2358で書いたFail safeを実現するためには、実は考えられる全てのFaiure case(想定不具合)をリストアップする必要があります。そうでなければ、その対処法や実際に不具合が起こった場合に起き得る事象すら想定が出来ないからです。想定が出来なければ、果たしてそれがFail safeになっているのかどうかさえ怪しくなるのです。

具体的な例を示しましょう。たとえば、旅客機です。旅客機の主翼には「動翼」と呼ばれる動く部分があります。後縁にあるフラップやエルロン、あるいは前縁にあるスラット呼ばれる部分などです。それらは、離着陸の際に遅いスピードでも十分な揚力を生み出すため「高揚力装置」などと呼ばれる腹滝と、飛行中の姿勢を制御する働きなどがあります。

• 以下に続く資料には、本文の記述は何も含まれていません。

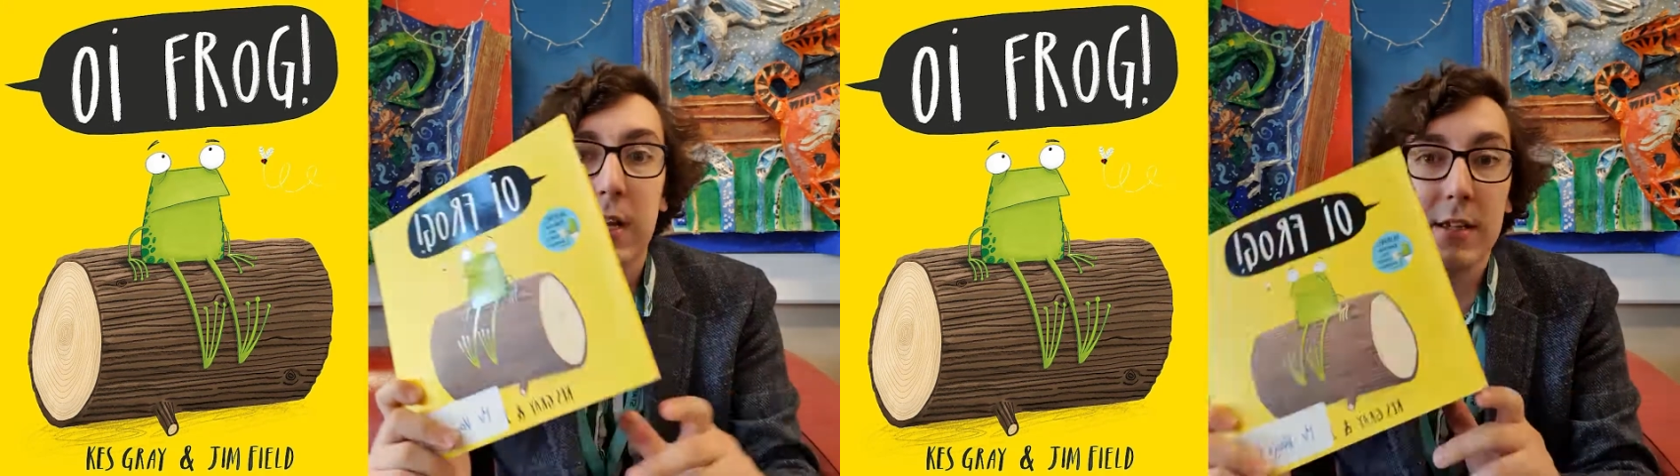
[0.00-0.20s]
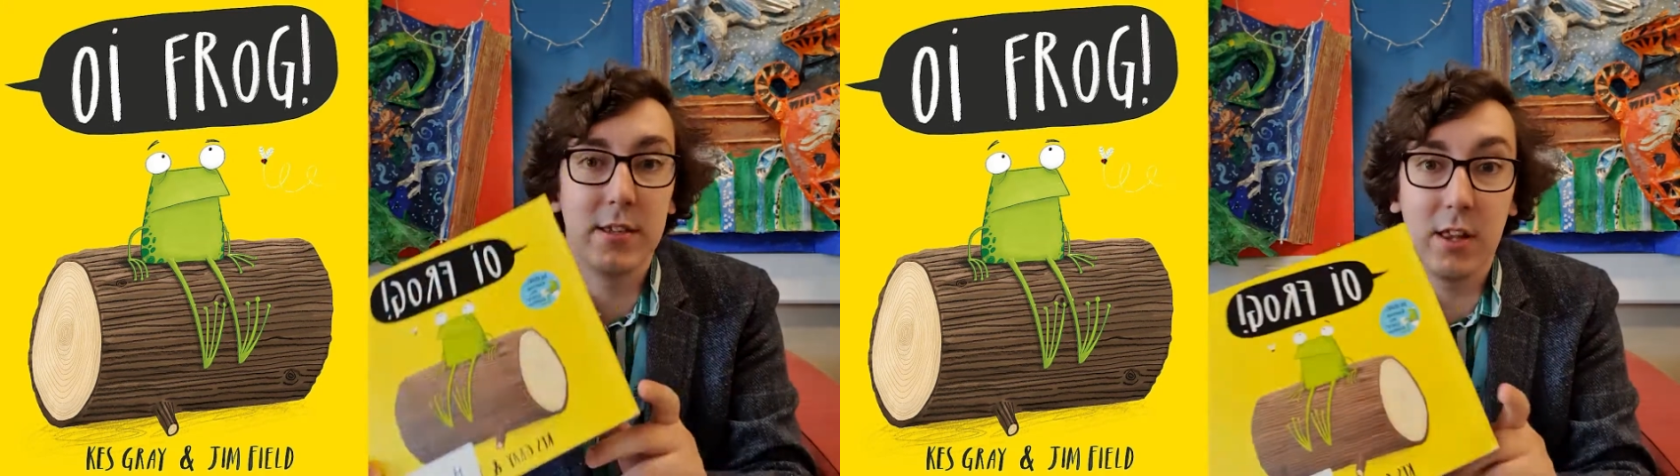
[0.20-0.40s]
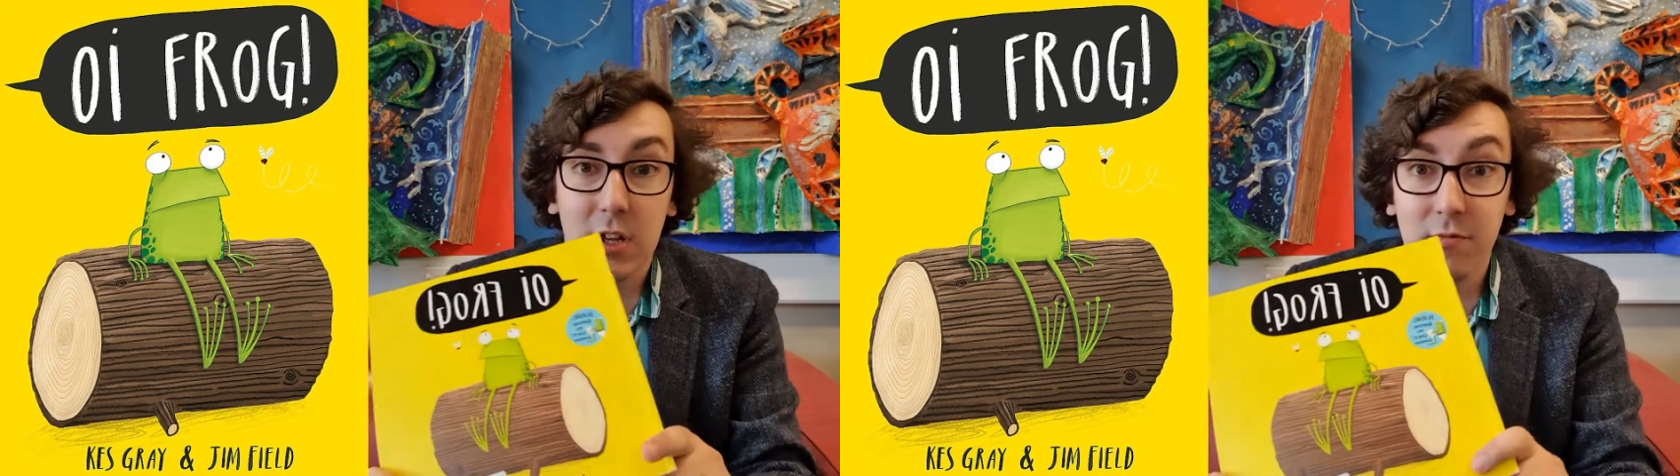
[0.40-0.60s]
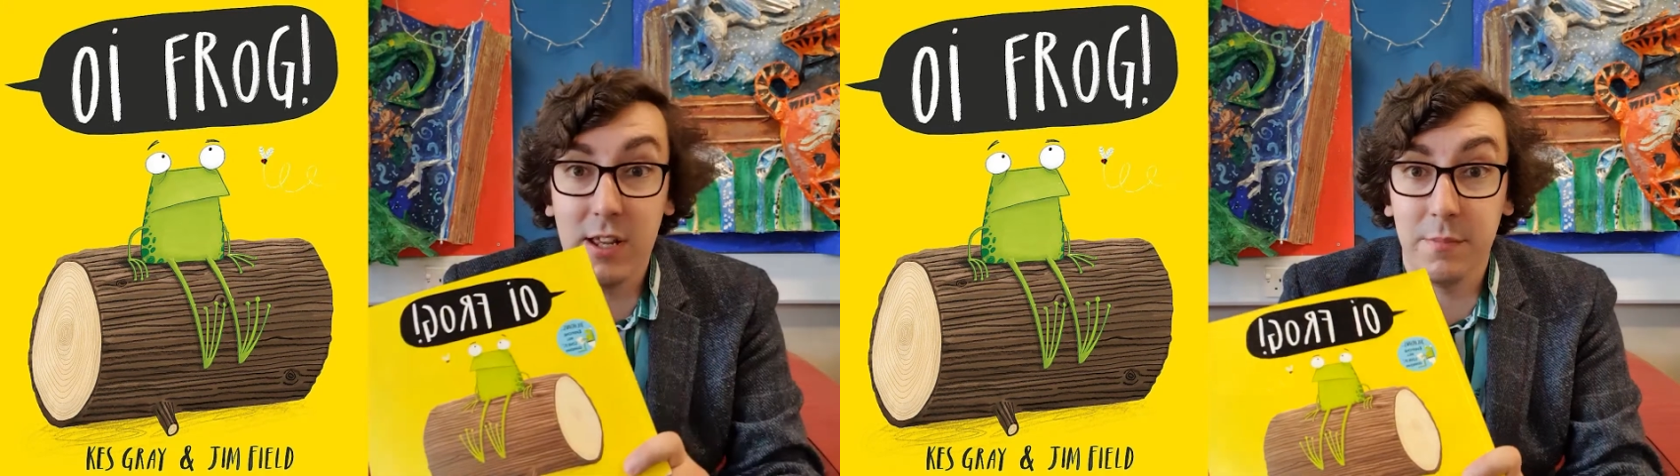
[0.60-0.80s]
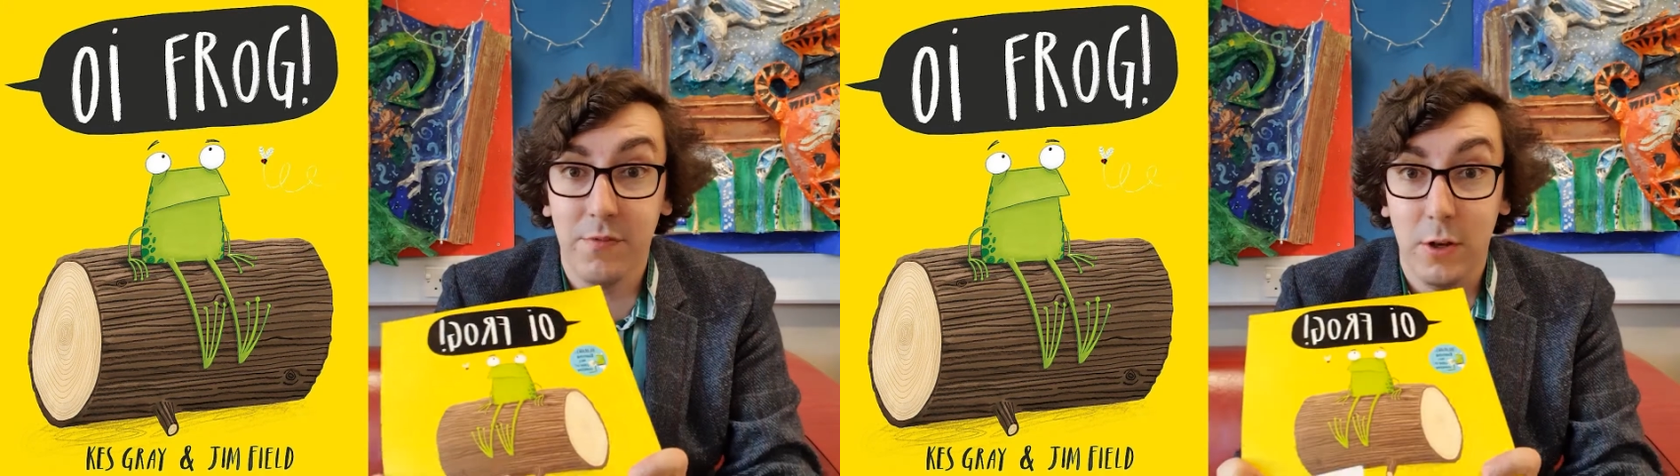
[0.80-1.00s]
so that I can
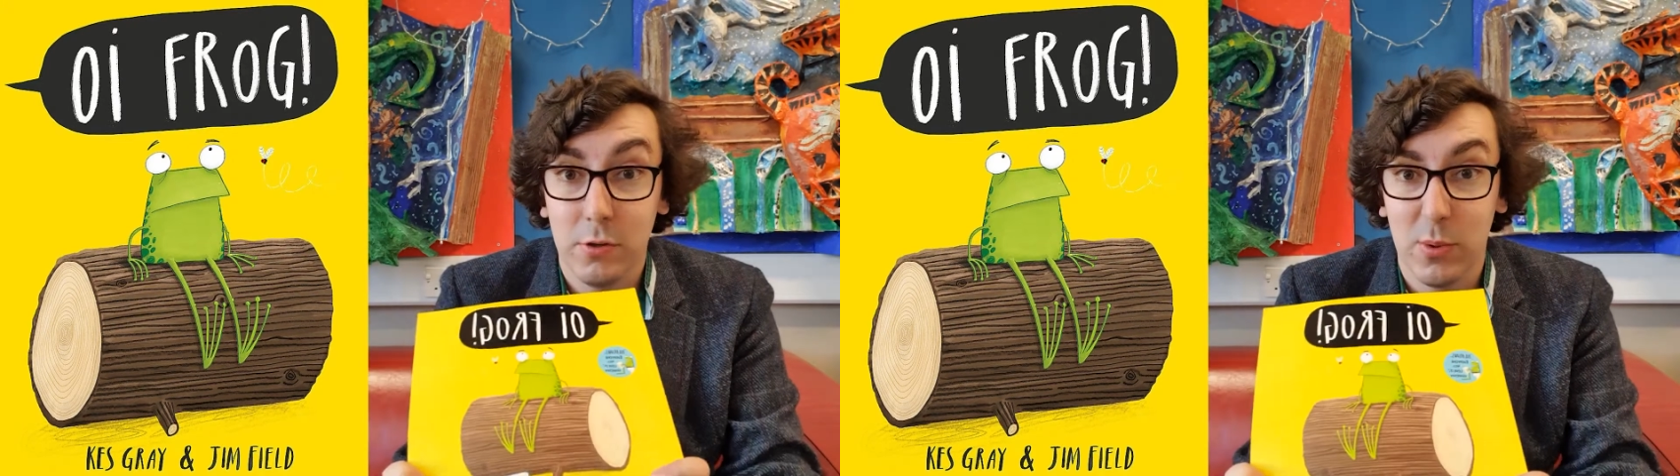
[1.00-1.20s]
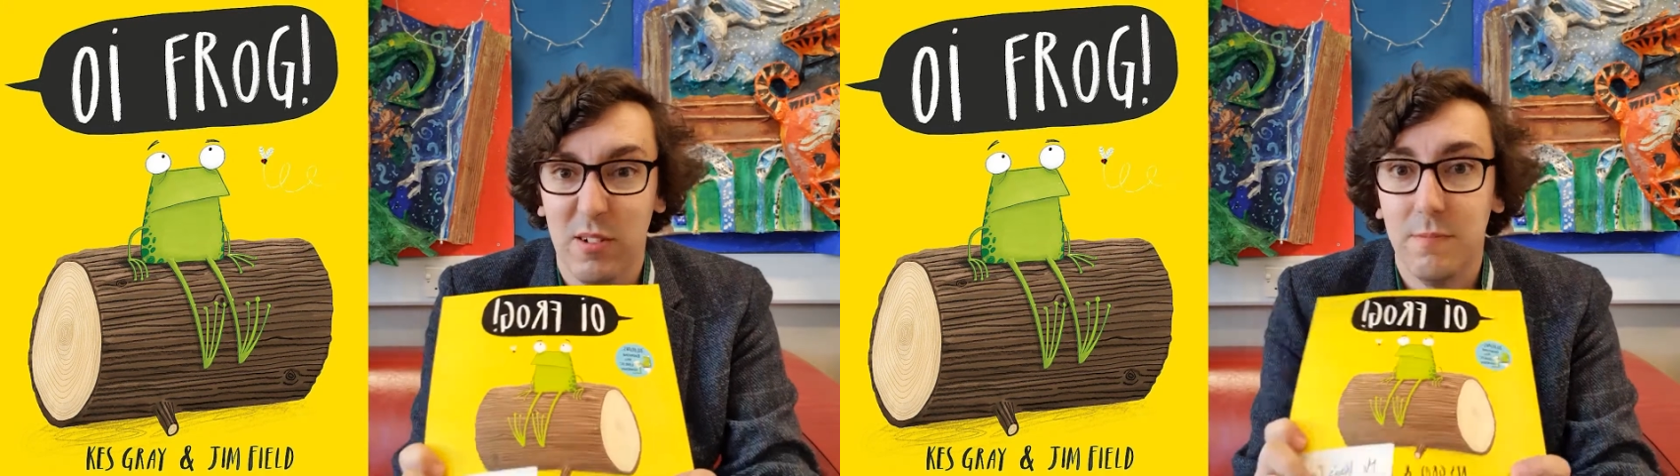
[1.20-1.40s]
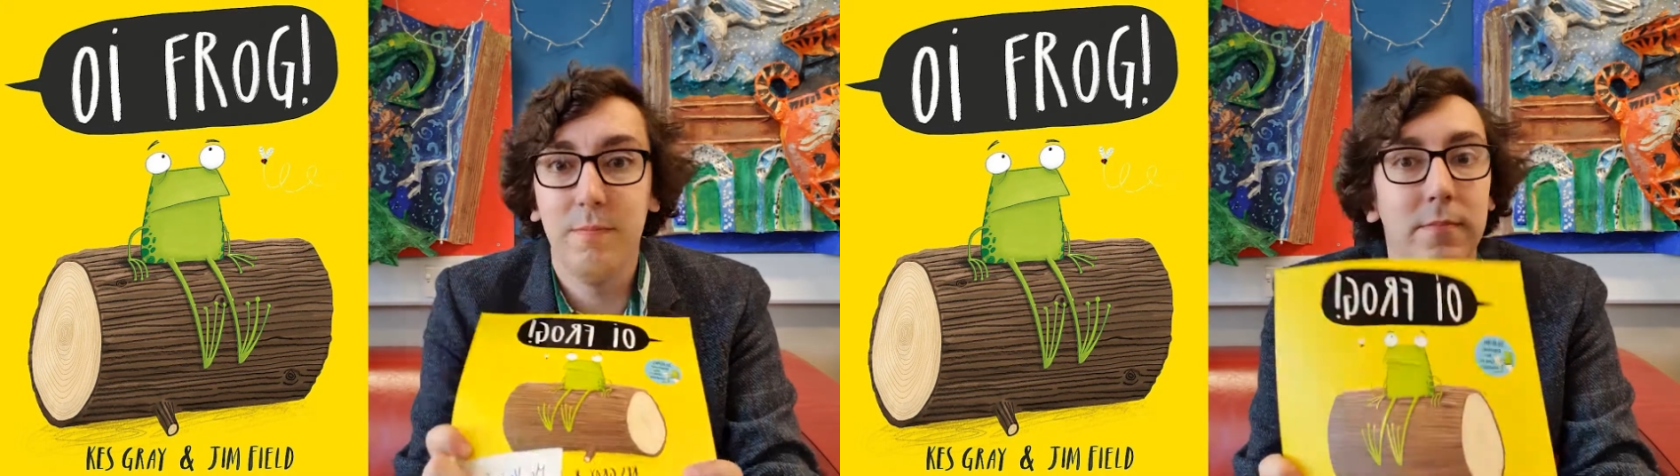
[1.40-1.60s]
read them for you as well.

これらは、種々のアクチュエータ(駆動装置)で動かすのですが、これらは種々の理由で動かなるなる恐れがあります。電力が供給されなくなるとか、動きをフィードバックする信号が送られないとか、あるいは機械的な不具合で動かなくなるとか、またそれが発生する場所も色々です。しかしそれでも飛行機は着陸できなければなりませんので、設計者は考えられるあらゆるケースを想定し、それでもコントロールが失われる事の無いように、バックアップを考えるのです。その想定ケースは、多分数十種類に上る筈です。

さて、ソロソロ再稼働のスケジュールが取り沙汰されている原発ではどうでしょう。先ず、素人にも容易に想像できますが、陸上の巨大システムである原子力発電所と、出来るだけ軽くするために余剰(Redundancy)を極度に省いて2-3万点の部品で出来ている航空機を比べれば、その複雑さにおいて前者の方が多分二桁以上込み入っている事は容易に想像できるでしょう。その分、バックアップシステムも二重三重になっている事でしょう。もちろん、Fクシマの場合、非常用発電機による電源バックアップシステムは、あっけない程というより情けない程貧弱だった事は、事故後の電源喪失を通じて暴露されてはしまいましたが・・・。しかし、二重三重のバックアップシステムがあったにしても、最後にコントロールすべきは、核分裂反応そのものの制御に他なりません。つまりは、原子炉のアクセル=ブレーキである制御棒の抜き差しです。しかし、ここにこそ原子炉の矛盾点が見えてきます。車にもアクセルとブレーキがありますが、アクセルはエンジンに供給する燃料を加減仕掛けである一方、ブレーキは全く別のシステムで車輪をブレーキパッドの摩擦によって制動するのです。しかし、原発ではそれがなんとたった一つのシステムで兼用されているのです。冷却システムは、反応熱を取り去り発電に利用する「付随的なシステム」に過ぎません。こんな「複雑で本質的にアブナイ」システムを、完ぺきとは思えないFaiure caseの想定とその検証だけで再稼働するするなど、暴挙というしかありません。